Problem -
Your output should be the complete listing, word for word, with no pictures in it.

Data provided -
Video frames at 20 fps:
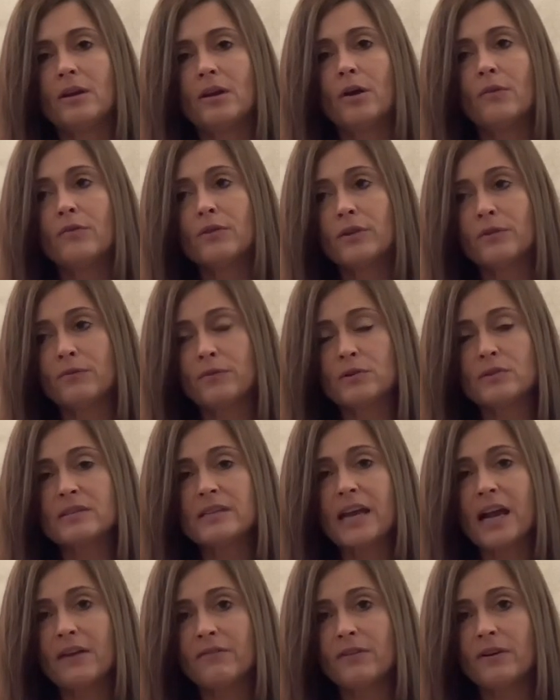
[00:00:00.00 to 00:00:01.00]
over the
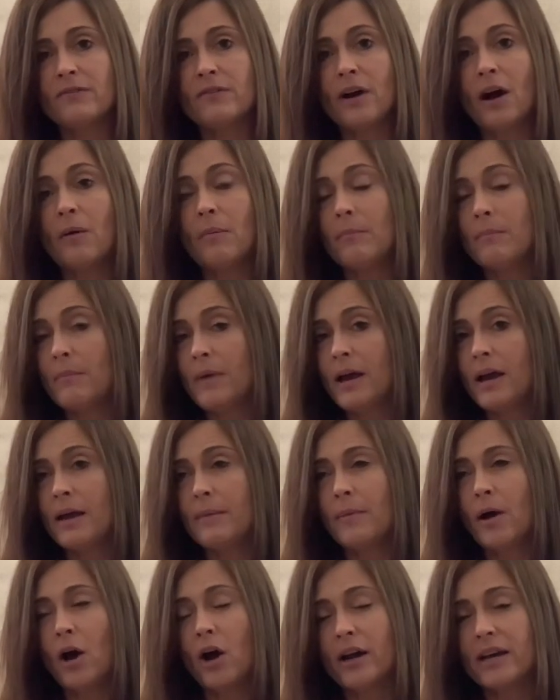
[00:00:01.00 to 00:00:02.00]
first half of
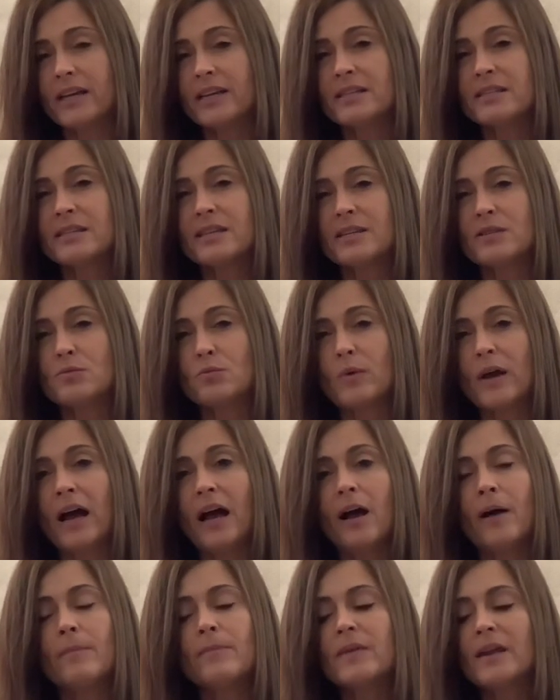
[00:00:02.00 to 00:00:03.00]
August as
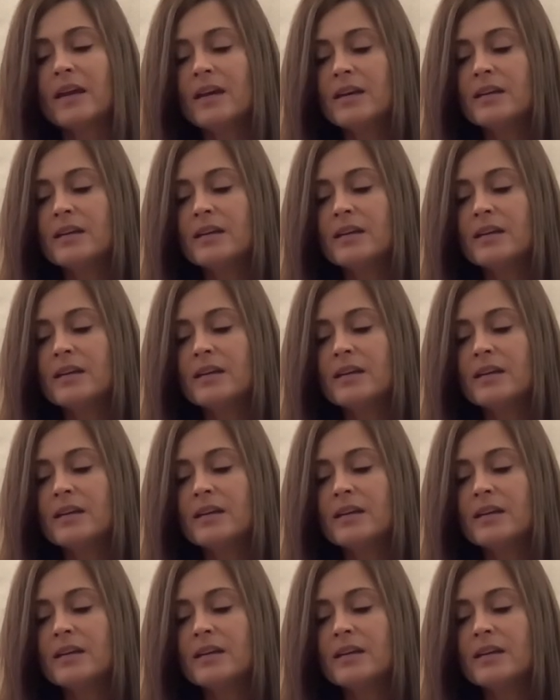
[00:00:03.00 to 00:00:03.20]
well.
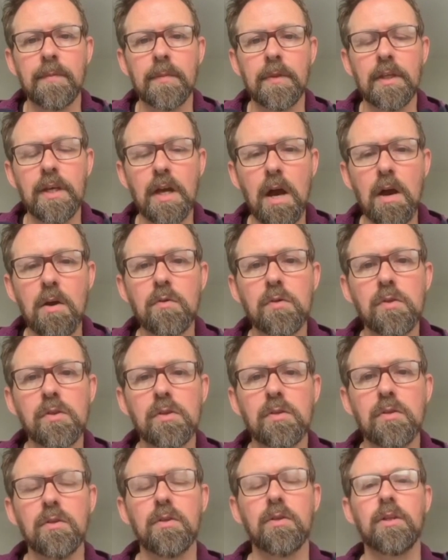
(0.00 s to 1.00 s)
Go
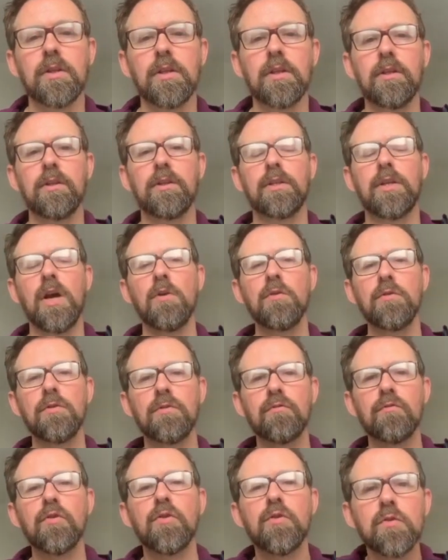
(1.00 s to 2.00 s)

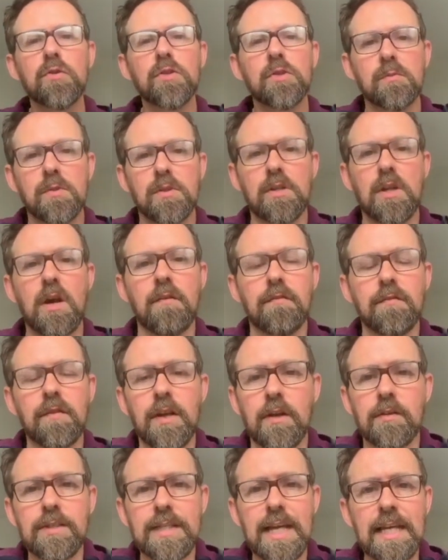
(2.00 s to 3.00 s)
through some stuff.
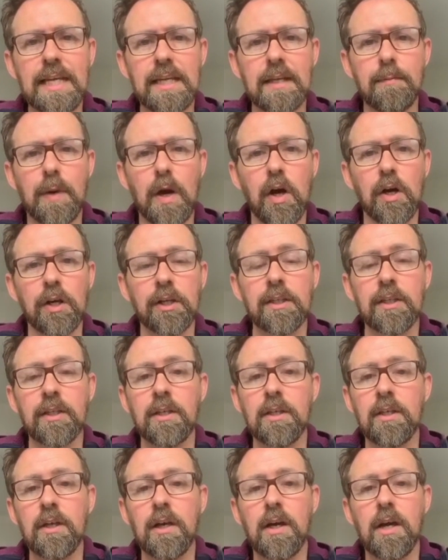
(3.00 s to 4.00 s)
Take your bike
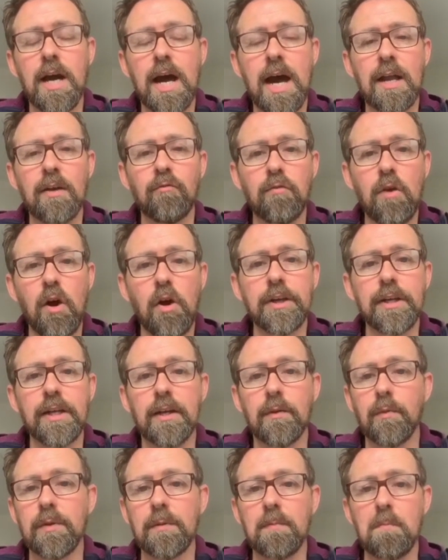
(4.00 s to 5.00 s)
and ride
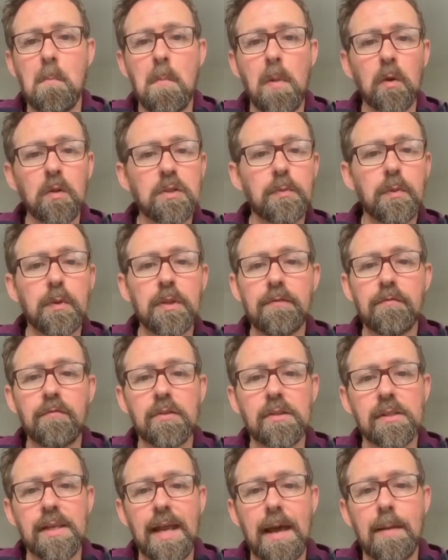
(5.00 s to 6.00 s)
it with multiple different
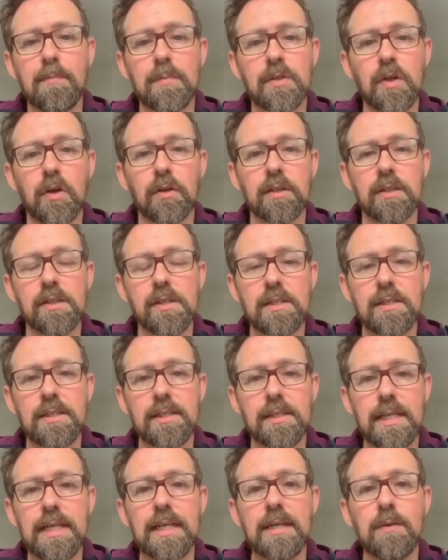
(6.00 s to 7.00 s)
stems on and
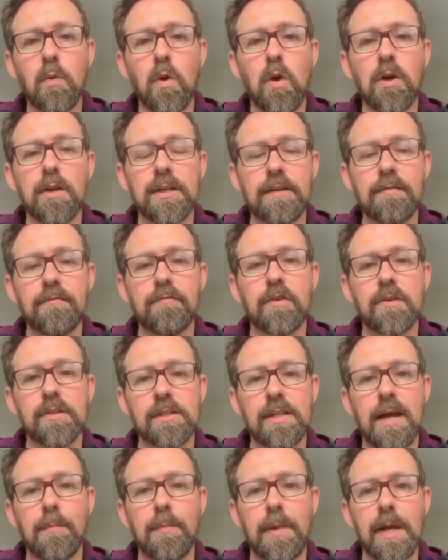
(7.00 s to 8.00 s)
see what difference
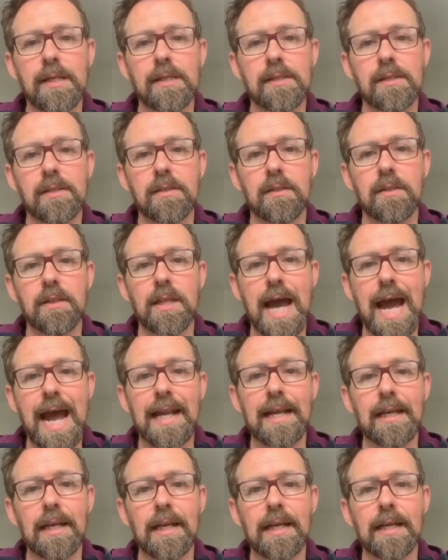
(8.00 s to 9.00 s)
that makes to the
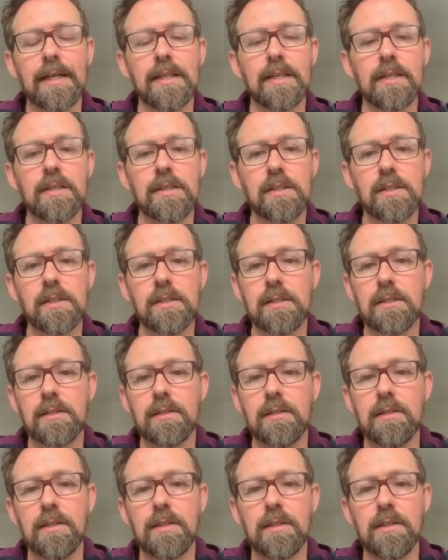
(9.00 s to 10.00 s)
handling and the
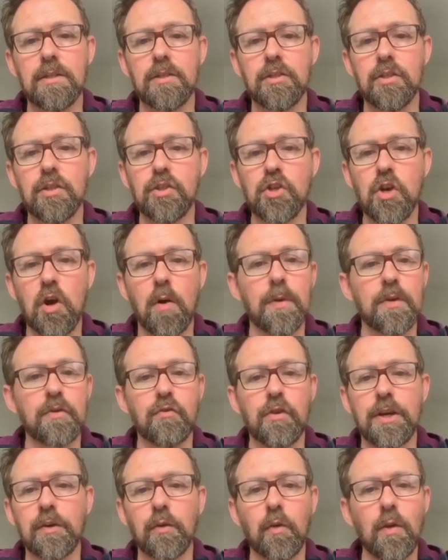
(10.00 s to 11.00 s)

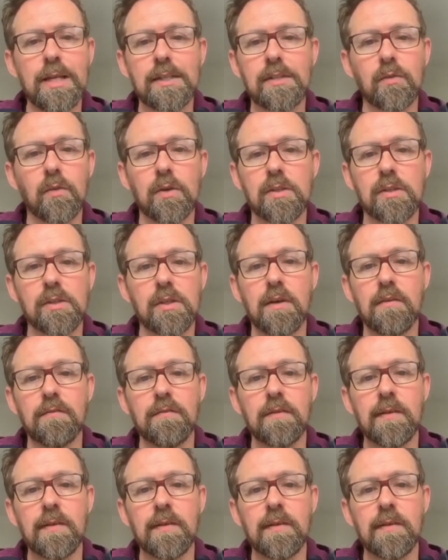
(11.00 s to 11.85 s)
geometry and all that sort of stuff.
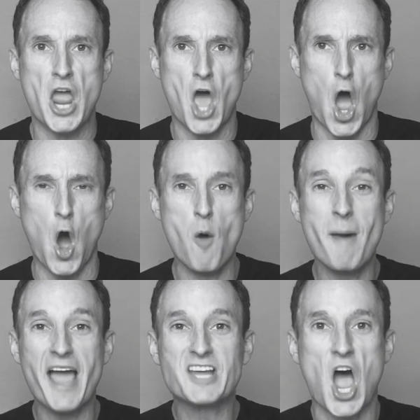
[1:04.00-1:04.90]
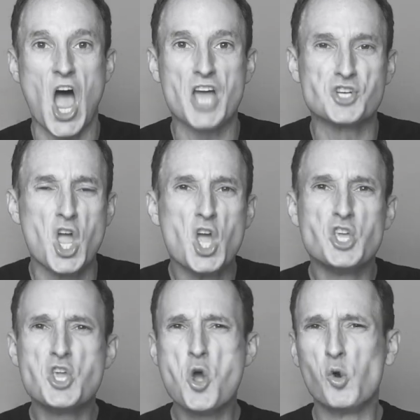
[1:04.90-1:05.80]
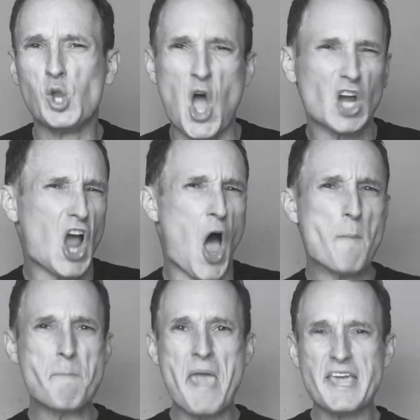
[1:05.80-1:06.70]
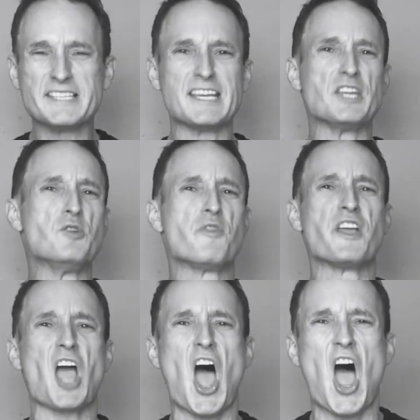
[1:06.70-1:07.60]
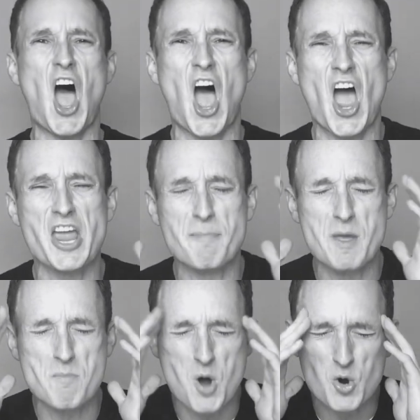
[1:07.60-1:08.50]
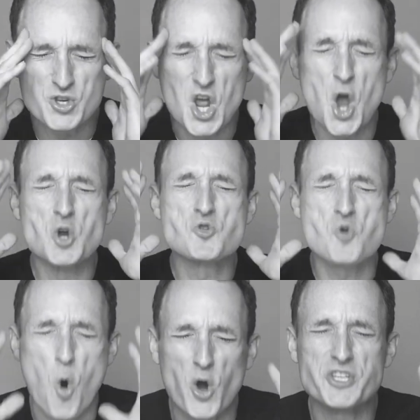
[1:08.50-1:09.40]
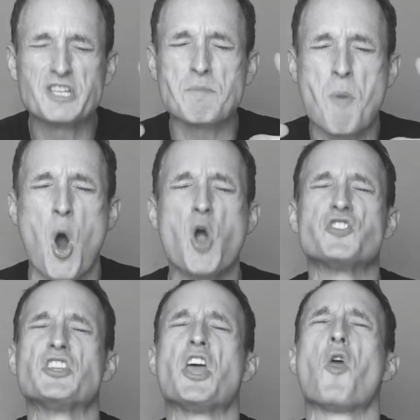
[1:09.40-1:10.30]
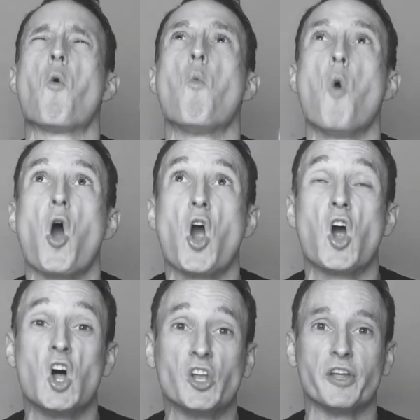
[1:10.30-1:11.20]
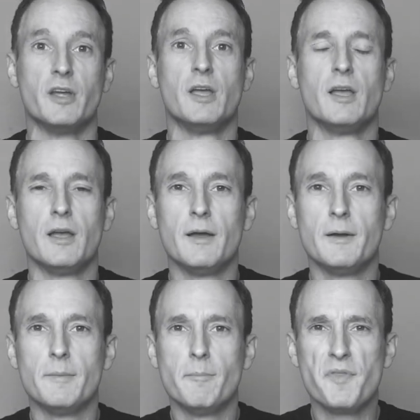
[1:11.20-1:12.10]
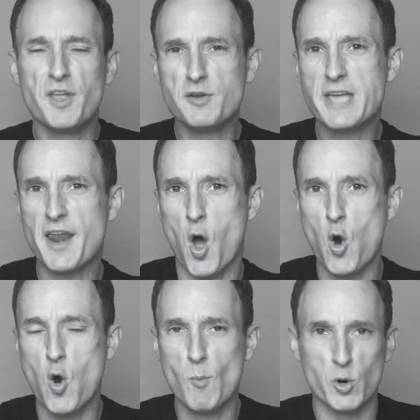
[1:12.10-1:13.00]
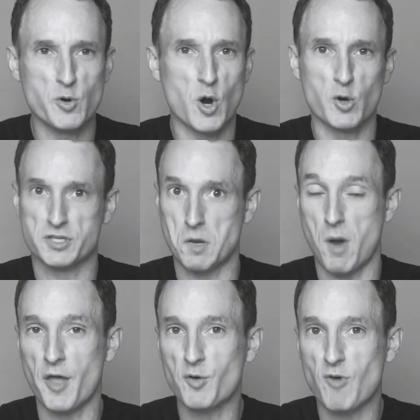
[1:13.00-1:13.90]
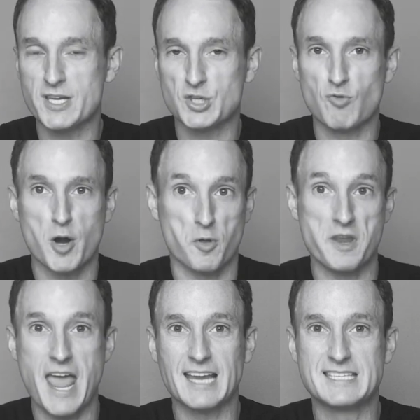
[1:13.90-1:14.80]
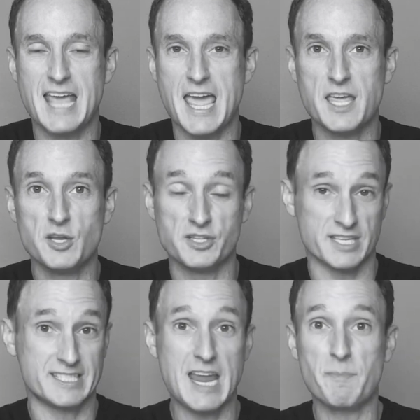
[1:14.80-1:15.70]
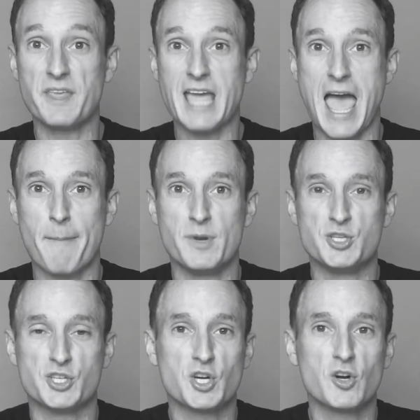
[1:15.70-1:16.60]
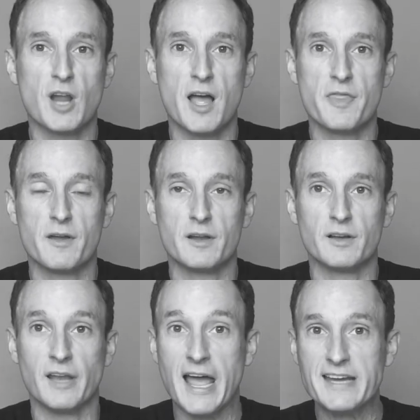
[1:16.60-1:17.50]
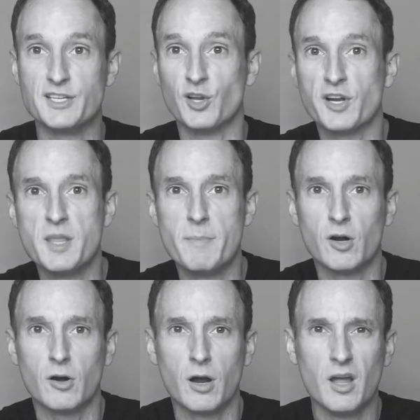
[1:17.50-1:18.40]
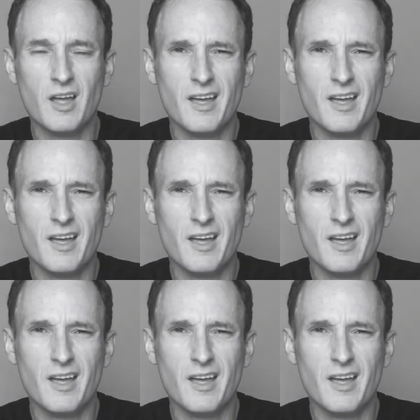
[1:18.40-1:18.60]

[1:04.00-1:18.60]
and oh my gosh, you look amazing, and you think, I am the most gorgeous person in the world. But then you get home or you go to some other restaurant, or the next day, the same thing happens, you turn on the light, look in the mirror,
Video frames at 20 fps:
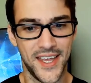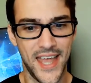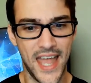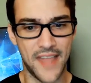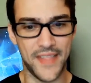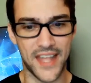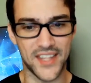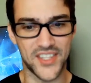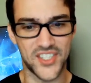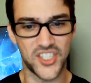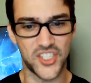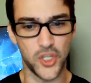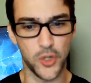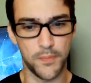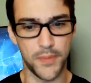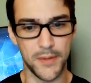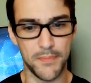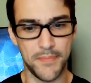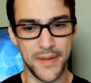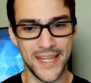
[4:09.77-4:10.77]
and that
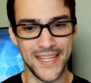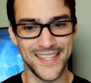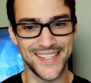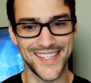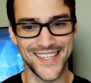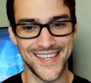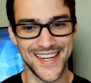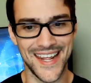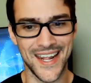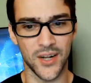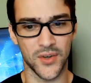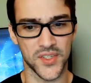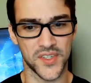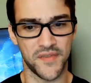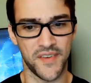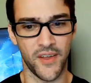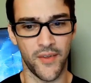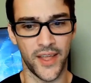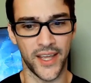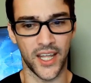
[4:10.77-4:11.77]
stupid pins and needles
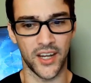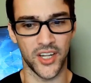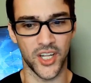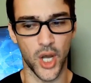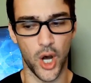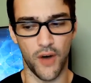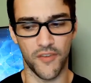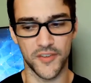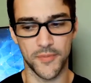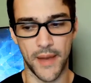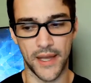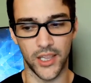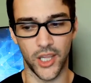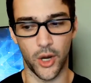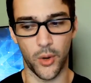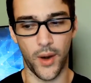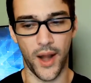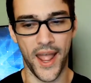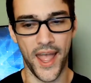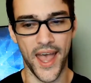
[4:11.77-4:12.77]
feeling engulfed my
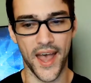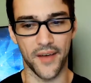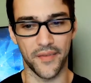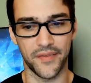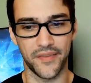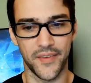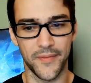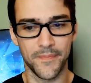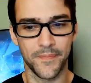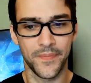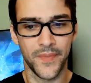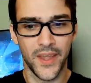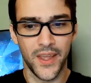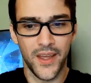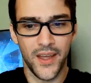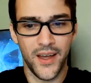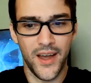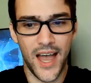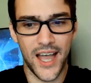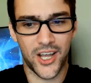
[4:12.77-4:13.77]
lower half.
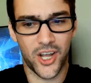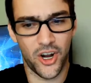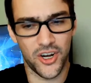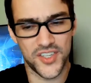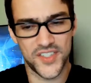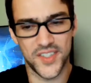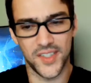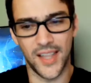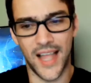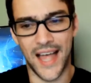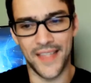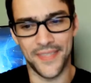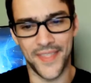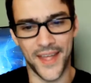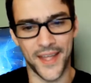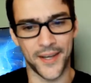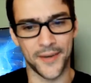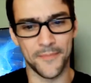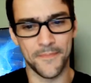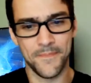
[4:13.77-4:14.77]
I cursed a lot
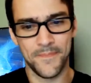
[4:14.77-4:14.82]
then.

Task answer -
Video frames at 20 fps:
[00:00:00.00 to 00:00:01.00]
over the
[00:00:01.00 to 00:00:02.00]
first half of
[00:00:02.00 to 00:00:03.00]
August as
[00:00:03.00 to 00:00:03.20]
well.
(0.00 s to 1.00 s)
Go
(1.00 s to 2.00 s)

(2.00 s to 3.00 s)
through some stuff.
(3.00 s to 4.00 s)
Take your bike
(4.00 s to 5.00 s)
and ride
(5.00 s to 6.00 s)
it with multiple different
(6.00 s to 7.00 s)
stems on and
(7.00 s to 8.00 s)
see what difference
(8.00 s to 9.00 s)
that makes to the
(9.00 s to 10.00 s)
handling and the
(10.00 s to 11.00 s)

(11.00 s to 11.85 s)
geometry and all that sort of stuff.
[1:04.00-1:04.90]
[1:04.90-1:05.80]
[1:05.80-1:06.70]
[1:06.70-1:07.60]
[1:07.60-1:08.50]
[1:08.50-1:09.40]
[1:09.40-1:10.30]
[1:10.30-1:11.20]
[1:11.20-1:12.10]
[1:12.10-1:13.00]
[1:13.00-1:13.90]
[1:13.90-1:14.80]
[1:14.80-1:15.70]
[1:15.70-1:16.60]
[1:16.60-1:17.50]
[1:17.50-1:18.40]
[1:18.40-1:18.60]

[1:04.00-1:18.60]
and oh my gosh, you look amazing, and you think, I am the most gorgeous person in the world. But then you get home or you go to some other restaurant, or the next day, the same thing happens, you turn on the light, look in the mirror,
Video frames at 20 fps:
[4:09.77-4:10.77]
and that
[4:10.77-4:11.77]
stupid pins and needles
[4:11.77-4:12.77]
feeling engulfed my
[4:12.77-4:13.77]
lower half.
[4:13.77-4:14.77]
I cursed a lot
[4:14.77-4:14.82]
then.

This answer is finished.